Q38 of 40 · Karate

How would you build a custom Karate plugin or extend the DSL? What's the extension boundary?

KarateSeniorkarateextensibilitypluginsruntime-hookadvanced

Short answer

Short answer: Karate exposes HttpClientFactory to replace the HTTP client entirely and PerfEvent for custom metrics hooks. For custom logic, write a Java class and call it via Java.type() or karate.call(). New Gherkin keywords are not supported — the extension boundary is Java and JavaScript called from within feature files, not parser-level DSL changes.

Detail

Karate's extension points, from easiest to most advanced:

1. JavaScript helpers (easiest): write utility functions in a .js file, import with read(), and call from any scenario. No Java required.

2. Java class via Java.type(): any Java class on the classpath is callable:

* def CryptoHelper = Java.type('com.example.test.CryptoHelper')
* def signature    = CryptoHelper.hmacSign(payload, secret)

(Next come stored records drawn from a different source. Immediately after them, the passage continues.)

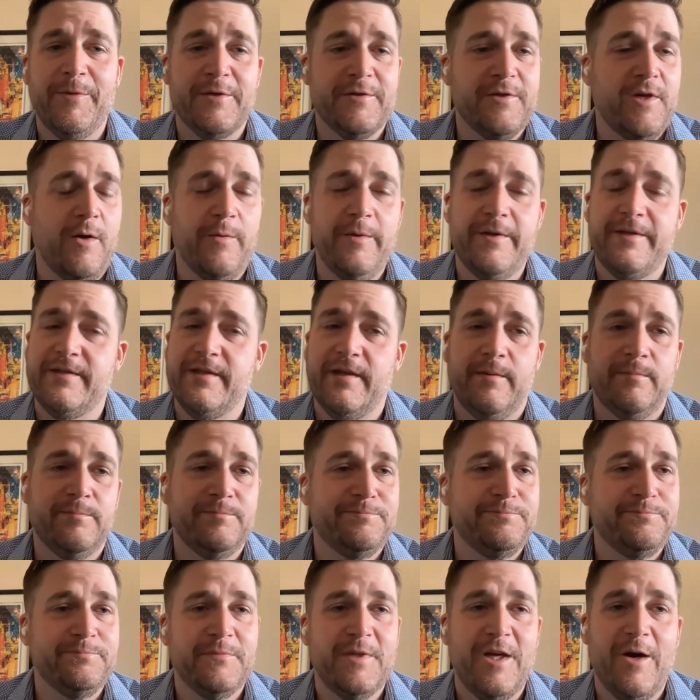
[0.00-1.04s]
There's always
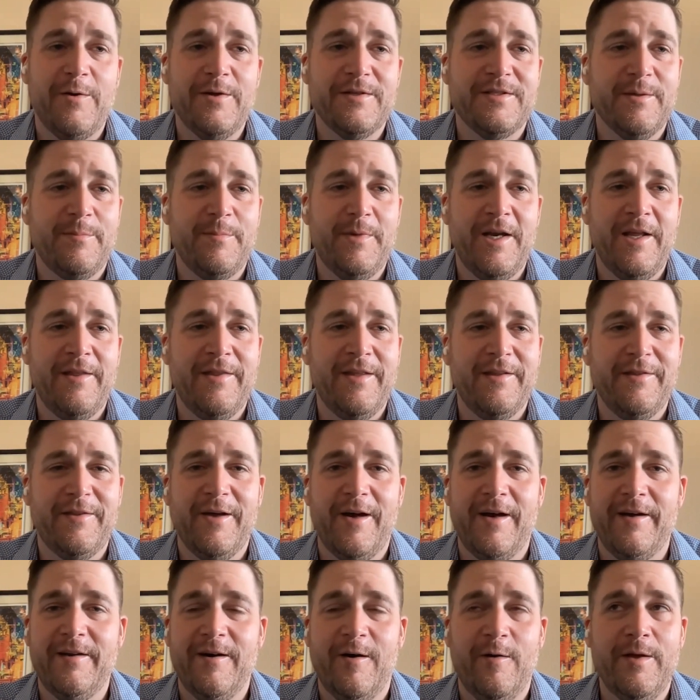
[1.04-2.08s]
somebody that
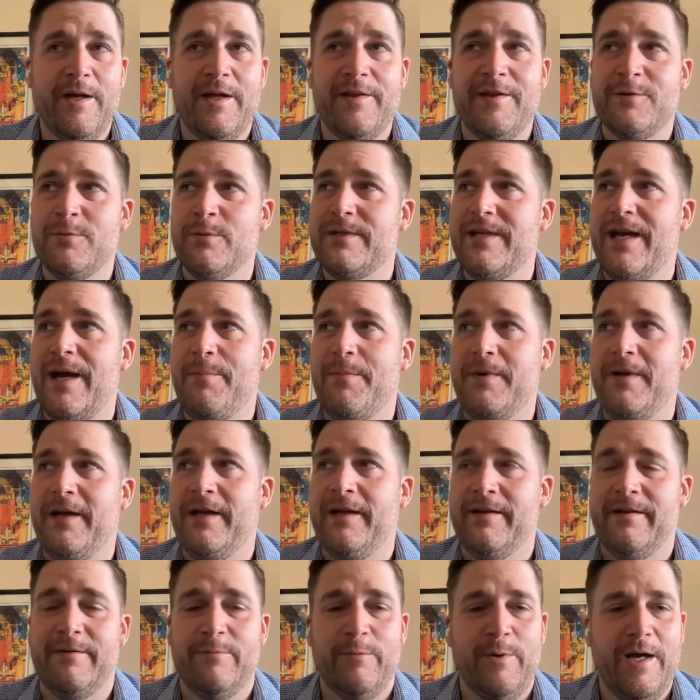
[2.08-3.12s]
thought, oh yeah, this was
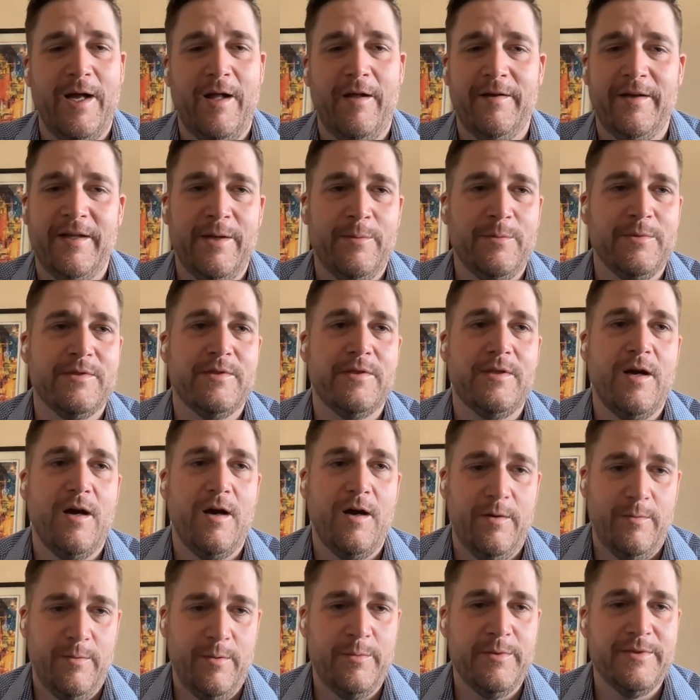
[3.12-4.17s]
happening. In reality, that was
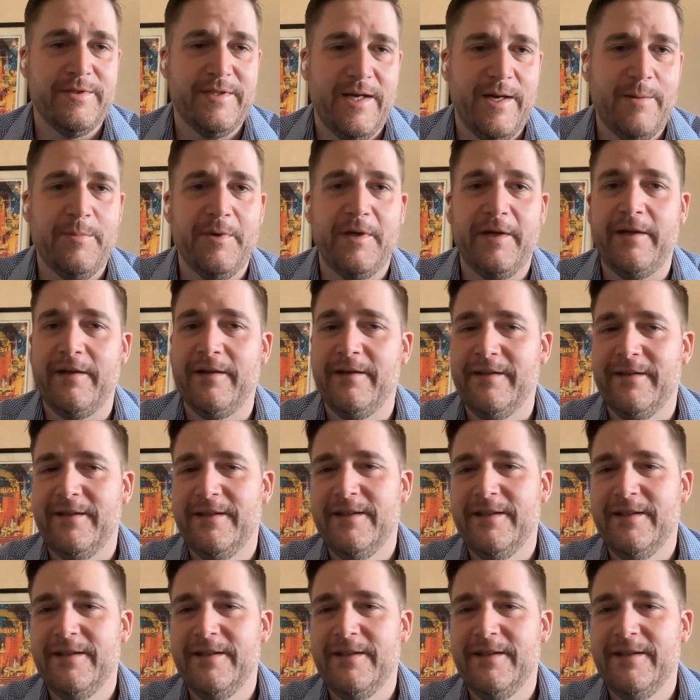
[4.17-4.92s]
not what was happening.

3. Custom RuntimeHook: implement com.intuit.karate.RuntimeHook to hook into beforeScenario, afterScenario, beforeStep, afterStep — useful for custom reporting, performance tracking, or injecting variables at runtime:

public class MyHook implements RuntimeHook {
    @Override public boolean beforeScenario(ScenarioRuntime sr) {
        sr.engine.setVariable("runId", UUID.randomUUID().toString());
        return true;
    }
}

Register in karate-config.js: karate.configure('hooks', [new MyHook()])

4. Custom HttpClient (most advanced): implement HttpClientFactory to replace the HTTP transport layer entirely — useful for adding custom signing, HTTP/3, or a non-standard transport.

What is NOT possible: adding new Gherkin keywords (Given myCustomStep), changing the DSL syntax, or modifying the match semantics. Karate's parser is not extensible at the keyword level.

// EXAMPLE

HmacSigningHook.java

// Custom RuntimeHook that adds HMAC signature to every request
public class HmacSigningHook implements RuntimeHook {
    private final String secretKey;

    public HmacSigningHook(String secretKey) {
        this.secretKey = secretKey;
    }

    @Override
    public boolean beforeRequest(HttpRequest request, ScenarioRuntime sr) {
        String body = request.getBodyAsString() != null
            ? request.getBodyAsString() : "";
        String timestamp = String.valueOf(System.currentTimeMillis());
        String signature = HmacUtils.sign(timestamp + body, secretKey);

        request.setHeader("X-Timestamp", timestamp);
        request.setHeader("X-Signature",  signature);
        return true;  // proceed with the request
    }
}

// Register in karate-config.js:
// var HmacSigningHook = Java.type('com.example.test.HmacSigningHook');
// karate.configure('hooks', [new HmacSigningHook(java.lang.System.getenv('HMAC_SECRET'))]);

// WHAT INTERVIEWERS LOOK FOR

Understanding the four extension layers (JS helpers, Java.type, RuntimeHook, HttpClientFactory) and the hard boundary (no new DSL keywords). RuntimeHook for request signing is a concrete, practical use case. Knowing the limit prevents over-engineering.

// COMMON PITFALL

Trying to add custom step keywords by modifying Karate source code (forking the library). The correct approach is RuntimeHook or Java.type — custom keywords require maintaining a Karate fork, which creates a long-term maintenance burden.